Every record below is to be copied exactly, with its images omitted.
▬▬▬
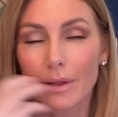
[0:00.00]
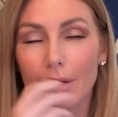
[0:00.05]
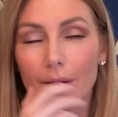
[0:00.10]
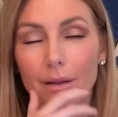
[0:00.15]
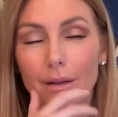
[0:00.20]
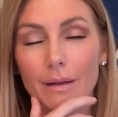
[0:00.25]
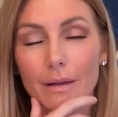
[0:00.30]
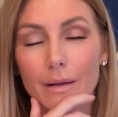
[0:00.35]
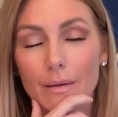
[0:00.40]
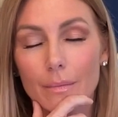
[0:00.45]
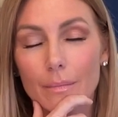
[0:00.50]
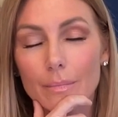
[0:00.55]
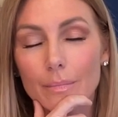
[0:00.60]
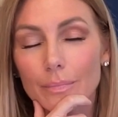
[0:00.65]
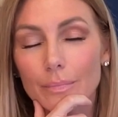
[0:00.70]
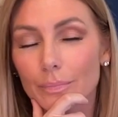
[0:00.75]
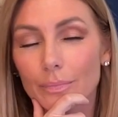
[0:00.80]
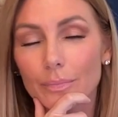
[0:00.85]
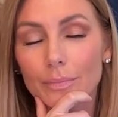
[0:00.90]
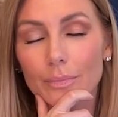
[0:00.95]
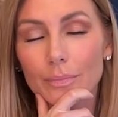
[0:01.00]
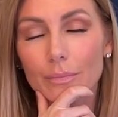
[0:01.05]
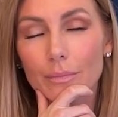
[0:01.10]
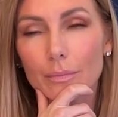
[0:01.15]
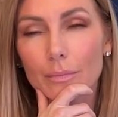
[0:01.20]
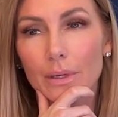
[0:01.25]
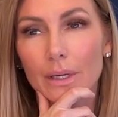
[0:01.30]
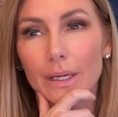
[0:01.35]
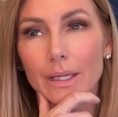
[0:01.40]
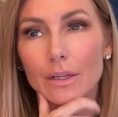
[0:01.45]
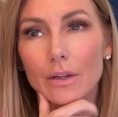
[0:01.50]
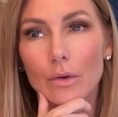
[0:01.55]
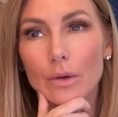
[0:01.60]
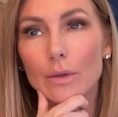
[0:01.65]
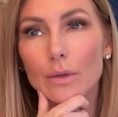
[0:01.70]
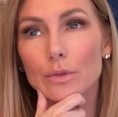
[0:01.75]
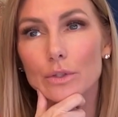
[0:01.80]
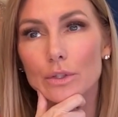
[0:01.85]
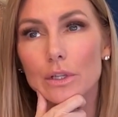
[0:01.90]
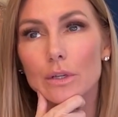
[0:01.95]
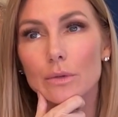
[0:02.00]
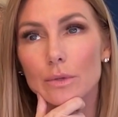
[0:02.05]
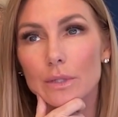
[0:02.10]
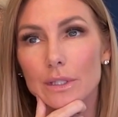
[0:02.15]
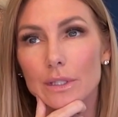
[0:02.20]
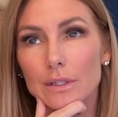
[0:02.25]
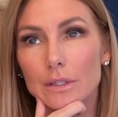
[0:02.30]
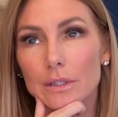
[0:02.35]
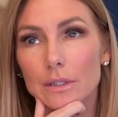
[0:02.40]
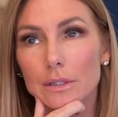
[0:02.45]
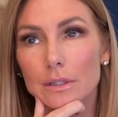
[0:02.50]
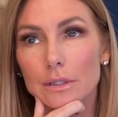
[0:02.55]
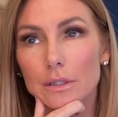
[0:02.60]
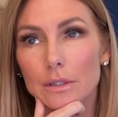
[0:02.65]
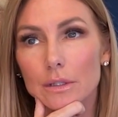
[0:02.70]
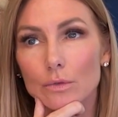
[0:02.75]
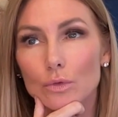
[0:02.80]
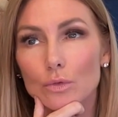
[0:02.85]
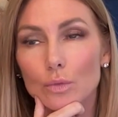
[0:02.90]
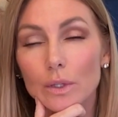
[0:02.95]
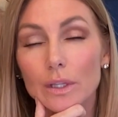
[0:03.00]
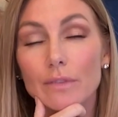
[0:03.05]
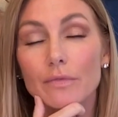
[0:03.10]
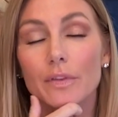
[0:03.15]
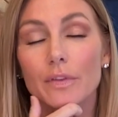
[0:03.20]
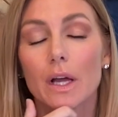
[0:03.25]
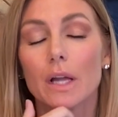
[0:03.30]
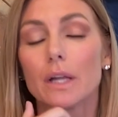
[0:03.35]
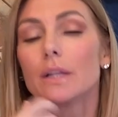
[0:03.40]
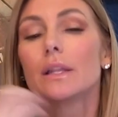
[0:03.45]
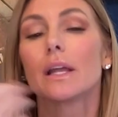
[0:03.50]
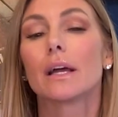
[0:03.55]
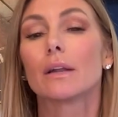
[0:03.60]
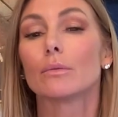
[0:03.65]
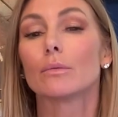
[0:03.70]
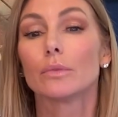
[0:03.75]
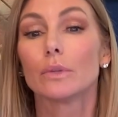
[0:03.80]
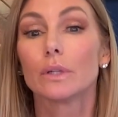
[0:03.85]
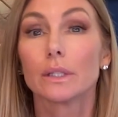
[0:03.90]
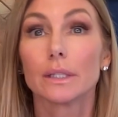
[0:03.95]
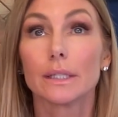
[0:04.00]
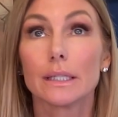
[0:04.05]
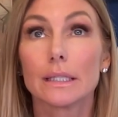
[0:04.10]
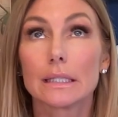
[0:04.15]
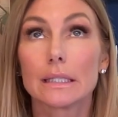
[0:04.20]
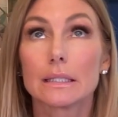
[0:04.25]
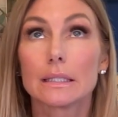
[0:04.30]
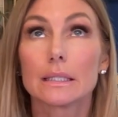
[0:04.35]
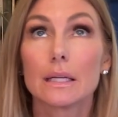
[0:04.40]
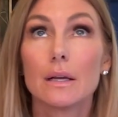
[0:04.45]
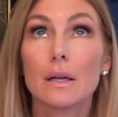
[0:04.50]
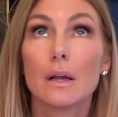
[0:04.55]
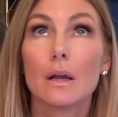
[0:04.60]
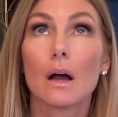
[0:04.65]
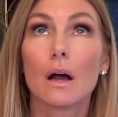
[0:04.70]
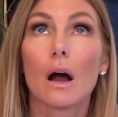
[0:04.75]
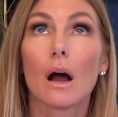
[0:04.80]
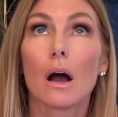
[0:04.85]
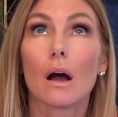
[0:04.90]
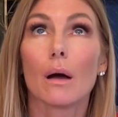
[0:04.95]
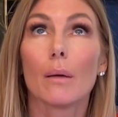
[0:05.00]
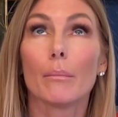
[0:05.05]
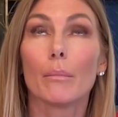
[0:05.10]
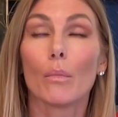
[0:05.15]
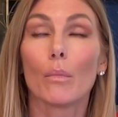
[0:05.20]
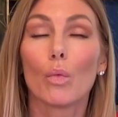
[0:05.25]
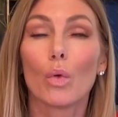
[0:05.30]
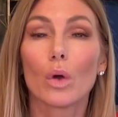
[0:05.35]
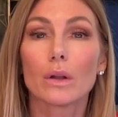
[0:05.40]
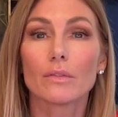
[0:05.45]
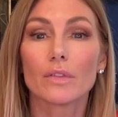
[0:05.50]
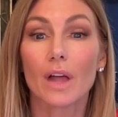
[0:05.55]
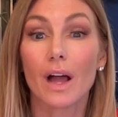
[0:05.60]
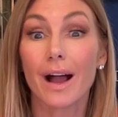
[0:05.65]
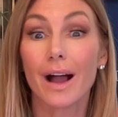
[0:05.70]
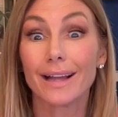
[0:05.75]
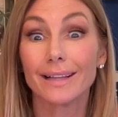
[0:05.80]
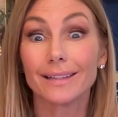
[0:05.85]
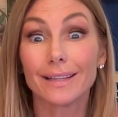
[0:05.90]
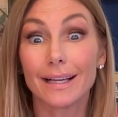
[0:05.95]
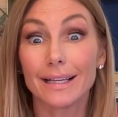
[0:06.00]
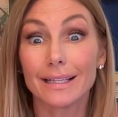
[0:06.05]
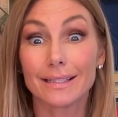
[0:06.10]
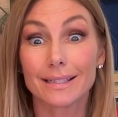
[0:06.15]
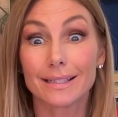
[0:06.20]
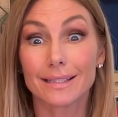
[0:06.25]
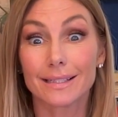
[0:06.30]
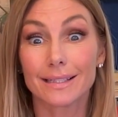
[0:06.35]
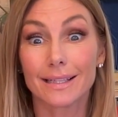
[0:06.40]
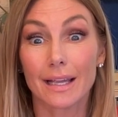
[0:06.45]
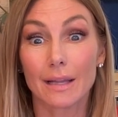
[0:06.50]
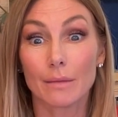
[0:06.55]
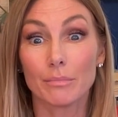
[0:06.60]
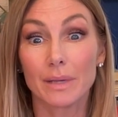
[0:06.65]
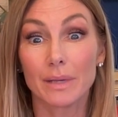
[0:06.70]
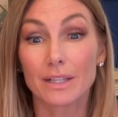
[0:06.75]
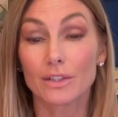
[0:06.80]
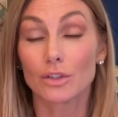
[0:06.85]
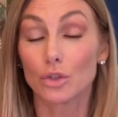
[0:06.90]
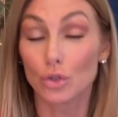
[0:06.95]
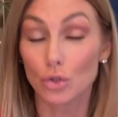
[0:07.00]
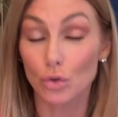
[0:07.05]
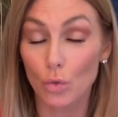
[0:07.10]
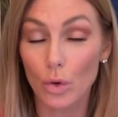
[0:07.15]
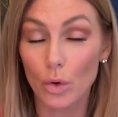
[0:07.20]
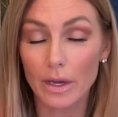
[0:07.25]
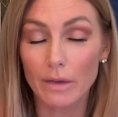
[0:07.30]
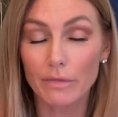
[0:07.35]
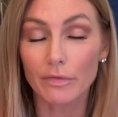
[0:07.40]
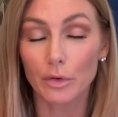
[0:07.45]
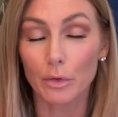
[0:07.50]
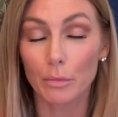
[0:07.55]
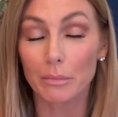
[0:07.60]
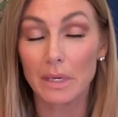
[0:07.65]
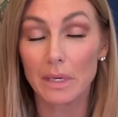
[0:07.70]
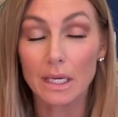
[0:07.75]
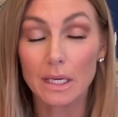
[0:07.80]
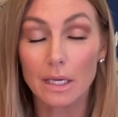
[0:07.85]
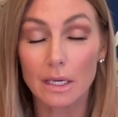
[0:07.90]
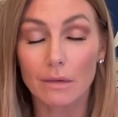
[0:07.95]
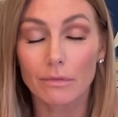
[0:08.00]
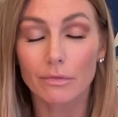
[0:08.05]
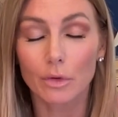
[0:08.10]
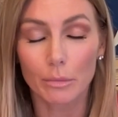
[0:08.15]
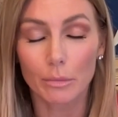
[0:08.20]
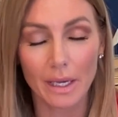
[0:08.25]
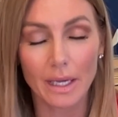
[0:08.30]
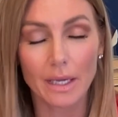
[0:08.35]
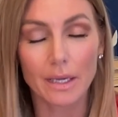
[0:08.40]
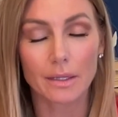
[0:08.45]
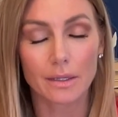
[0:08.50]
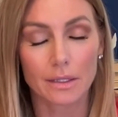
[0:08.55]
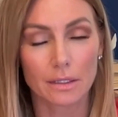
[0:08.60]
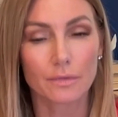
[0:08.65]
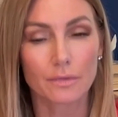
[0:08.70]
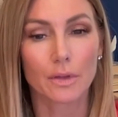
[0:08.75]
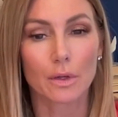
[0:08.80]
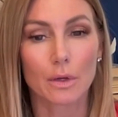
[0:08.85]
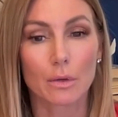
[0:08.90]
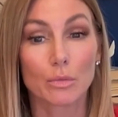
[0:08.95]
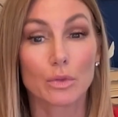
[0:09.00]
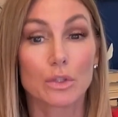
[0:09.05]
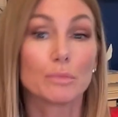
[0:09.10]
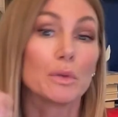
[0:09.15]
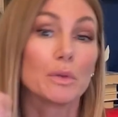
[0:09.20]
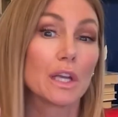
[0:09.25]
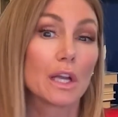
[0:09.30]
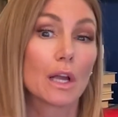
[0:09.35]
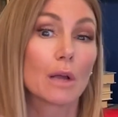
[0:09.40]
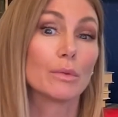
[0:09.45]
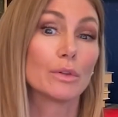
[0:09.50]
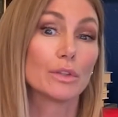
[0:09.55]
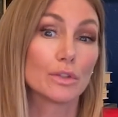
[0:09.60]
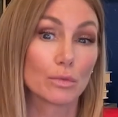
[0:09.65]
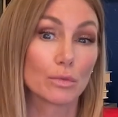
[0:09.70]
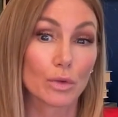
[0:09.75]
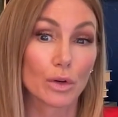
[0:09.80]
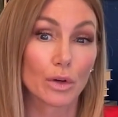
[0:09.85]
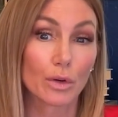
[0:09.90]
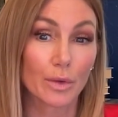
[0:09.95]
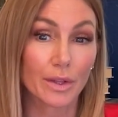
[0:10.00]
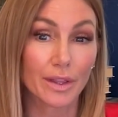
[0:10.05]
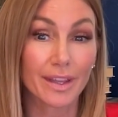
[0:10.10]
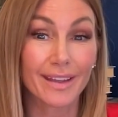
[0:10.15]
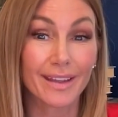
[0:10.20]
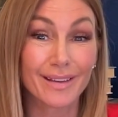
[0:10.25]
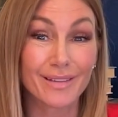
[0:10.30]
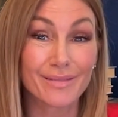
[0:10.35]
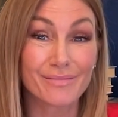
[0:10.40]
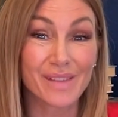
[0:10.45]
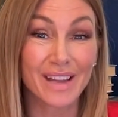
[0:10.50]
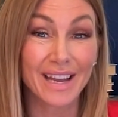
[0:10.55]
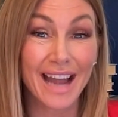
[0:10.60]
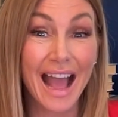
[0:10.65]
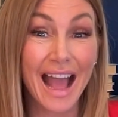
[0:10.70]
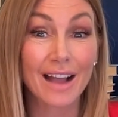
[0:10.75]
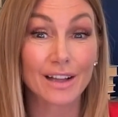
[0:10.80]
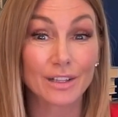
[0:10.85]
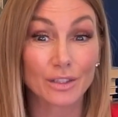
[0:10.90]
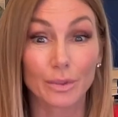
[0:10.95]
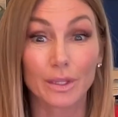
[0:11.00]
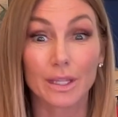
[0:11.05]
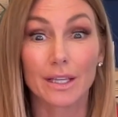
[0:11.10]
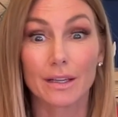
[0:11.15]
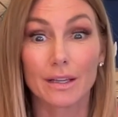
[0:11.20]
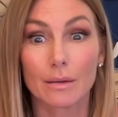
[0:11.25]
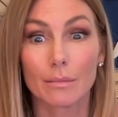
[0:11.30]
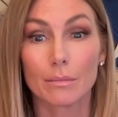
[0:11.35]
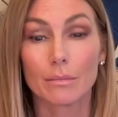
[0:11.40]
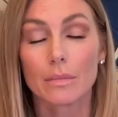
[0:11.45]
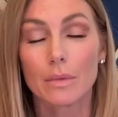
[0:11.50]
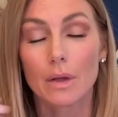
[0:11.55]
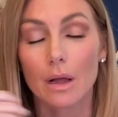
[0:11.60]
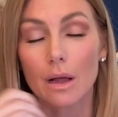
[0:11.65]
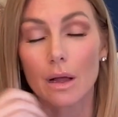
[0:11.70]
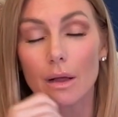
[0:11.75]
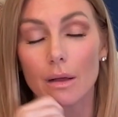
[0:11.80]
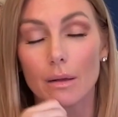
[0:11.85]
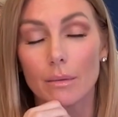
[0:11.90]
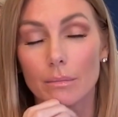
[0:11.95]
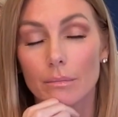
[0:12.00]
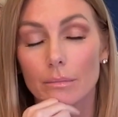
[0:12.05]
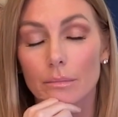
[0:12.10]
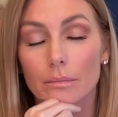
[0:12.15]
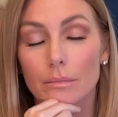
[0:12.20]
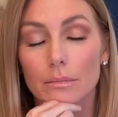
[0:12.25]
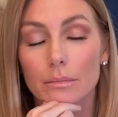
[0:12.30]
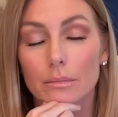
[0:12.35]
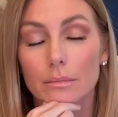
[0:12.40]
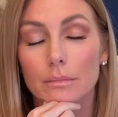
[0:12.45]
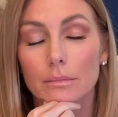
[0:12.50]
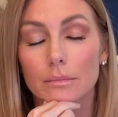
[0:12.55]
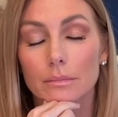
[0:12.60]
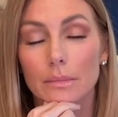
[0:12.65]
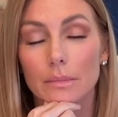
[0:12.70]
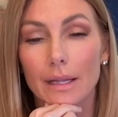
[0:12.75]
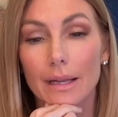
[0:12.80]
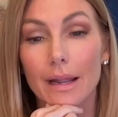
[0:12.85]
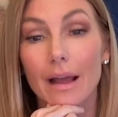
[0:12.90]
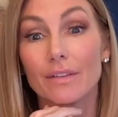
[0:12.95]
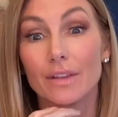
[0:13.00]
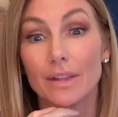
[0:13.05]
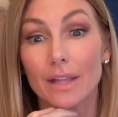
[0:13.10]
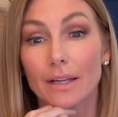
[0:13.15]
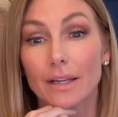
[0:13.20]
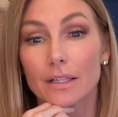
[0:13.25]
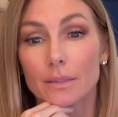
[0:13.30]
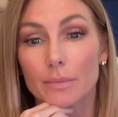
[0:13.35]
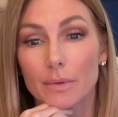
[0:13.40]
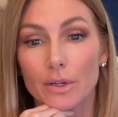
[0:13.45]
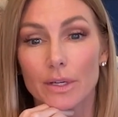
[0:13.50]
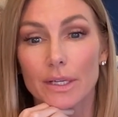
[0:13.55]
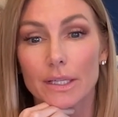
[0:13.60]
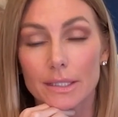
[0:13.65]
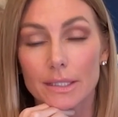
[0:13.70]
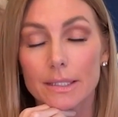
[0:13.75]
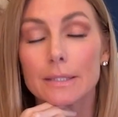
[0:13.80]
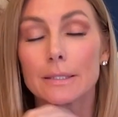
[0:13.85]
But no, it was really fun, and that really is one of the highlights and biggest joy for me for making this film was being able to work with him and act with him, and having that experience.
▬▬▬
_Answer_
[0:00.00]
[0:00.05]
[0:00.10]
[0:00.15]
[0:00.20]
[0:00.25]
[0:00.30]
[0:00.35]
[0:00.40]
[0:00.45]
[0:00.50]
[0:00.55]
[0:00.60]
[0:00.65]
[0:00.70]
[0:00.75]
[0:00.80]
[0:00.85]
[0:00.90]
[0:00.95]
[0:01.00]
[0:01.05]
[0:01.10]
[0:01.15]
[0:01.20]
[0:01.25]
[0:01.30]
[0:01.35]
[0:01.40]
[0:01.45]
[0:01.50]
[0:01.55]
[0:01.60]
[0:01.65]
[0:01.70]
[0:01.75]
[0:01.80]
[0:01.85]
[0:01.90]
[0:01.95]
[0:02.00]
[0:02.05]
[0:02.10]
[0:02.15]
[0:02.20]
[0:02.25]
[0:02.30]
[0:02.35]
[0:02.40]
[0:02.45]
[0:02.50]
[0:02.55]
[0:02.60]
[0:02.65]
[0:02.70]
[0:02.75]
[0:02.80]
[0:02.85]
[0:02.90]
[0:02.95]
[0:03.00]
[0:03.05]
[0:03.10]
[0:03.15]
[0:03.20]
[0:03.25]
[0:03.30]
[0:03.35]
[0:03.40]
[0:03.45]
[0:03.50]
[0:03.55]
[0:03.60]
[0:03.65]
[0:03.70]
[0:03.75]
[0:03.80]
[0:03.85]
[0:03.90]
[0:03.95]
[0:04.00]
[0:04.05]
[0:04.10]
[0:04.15]
[0:04.20]
[0:04.25]
[0:04.30]
[0:04.35]
[0:04.40]
[0:04.45]
[0:04.50]
[0:04.55]
[0:04.60]
[0:04.65]
[0:04.70]
[0:04.75]
[0:04.80]
[0:04.85]
[0:04.90]
[0:04.95]
[0:05.00]
[0:05.05]
[0:05.10]
[0:05.15]
[0:05.20]
[0:05.25]
[0:05.30]
[0:05.35]
[0:05.40]
[0:05.45]
[0:05.50]
[0:05.55]
[0:05.60]
[0:05.65]
[0:05.70]
[0:05.75]
[0:05.80]
[0:05.85]
[0:05.90]
[0:05.95]
[0:06.00]
[0:06.05]
[0:06.10]
[0:06.15]
[0:06.20]
[0:06.25]
[0:06.30]
[0:06.35]
[0:06.40]
[0:06.45]
[0:06.50]
[0:06.55]
[0:06.60]
[0:06.65]
[0:06.70]
[0:06.75]
[0:06.80]
[0:06.85]
[0:06.90]
[0:06.95]
[0:07.00]
[0:07.05]
[0:07.10]
[0:07.15]
[0:07.20]
[0:07.25]
[0:07.30]
[0:07.35]
[0:07.40]
[0:07.45]
[0:07.50]
[0:07.55]
[0:07.60]
[0:07.65]
[0:07.70]
[0:07.75]
[0:07.80]
[0:07.85]
[0:07.90]
[0:07.95]
[0:08.00]
[0:08.05]
[0:08.10]
[0:08.15]
[0:08.20]
[0:08.25]
[0:08.30]
[0:08.35]
[0:08.40]
[0:08.45]
[0:08.50]
[0:08.55]
[0:08.60]
[0:08.65]
[0:08.70]
[0:08.75]
[0:08.80]
[0:08.85]
[0:08.90]
[0:08.95]
[0:09.00]
[0:09.05]
[0:09.10]
[0:09.15]
[0:09.20]
[0:09.25]
[0:09.30]
[0:09.35]
[0:09.40]
[0:09.45]
[0:09.50]
[0:09.55]
[0:09.60]
[0:09.65]
[0:09.70]
[0:09.75]
[0:09.80]
[0:09.85]
[0:09.90]
[0:09.95]
[0:10.00]
[0:10.05]
[0:10.10]
[0:10.15]
[0:10.20]
[0:10.25]
[0:10.30]
[0:10.35]
[0:10.40]
[0:10.45]
[0:10.50]
[0:10.55]
[0:10.60]
[0:10.65]
[0:10.70]
[0:10.75]
[0:10.80]
[0:10.85]
[0:10.90]
[0:10.95]
[0:11.00]
[0:11.05]
[0:11.10]
[0:11.15]
[0:11.20]
[0:11.25]
[0:11.30]
[0:11.35]
[0:11.40]
[0:11.45]
[0:11.50]
[0:11.55]
[0:11.60]
[0:11.65]
[0:11.70]
[0:11.75]
[0:11.80]
[0:11.85]
[0:11.90]
[0:11.95]
[0:12.00]
[0:12.05]
[0:12.10]
[0:12.15]
[0:12.20]
[0:12.25]
[0:12.30]
[0:12.35]
[0:12.40]
[0:12.45]
[0:12.50]
[0:12.55]
[0:12.60]
[0:12.65]
[0:12.70]
[0:12.75]
[0:12.80]
[0:12.85]
[0:12.90]
[0:12.95]
[0:13.00]
[0:13.05]
[0:13.10]
[0:13.15]
[0:13.20]
[0:13.25]
[0:13.30]
[0:13.35]
[0:13.40]
[0:13.45]
[0:13.50]
[0:13.55]
[0:13.60]
[0:13.65]
[0:13.70]
[0:13.75]
[0:13.80]
[0:13.85]
But no, it was really fun, and that really is one of the highlights and biggest joy for me for making this film was being able to work with him and act with him, and having that experience.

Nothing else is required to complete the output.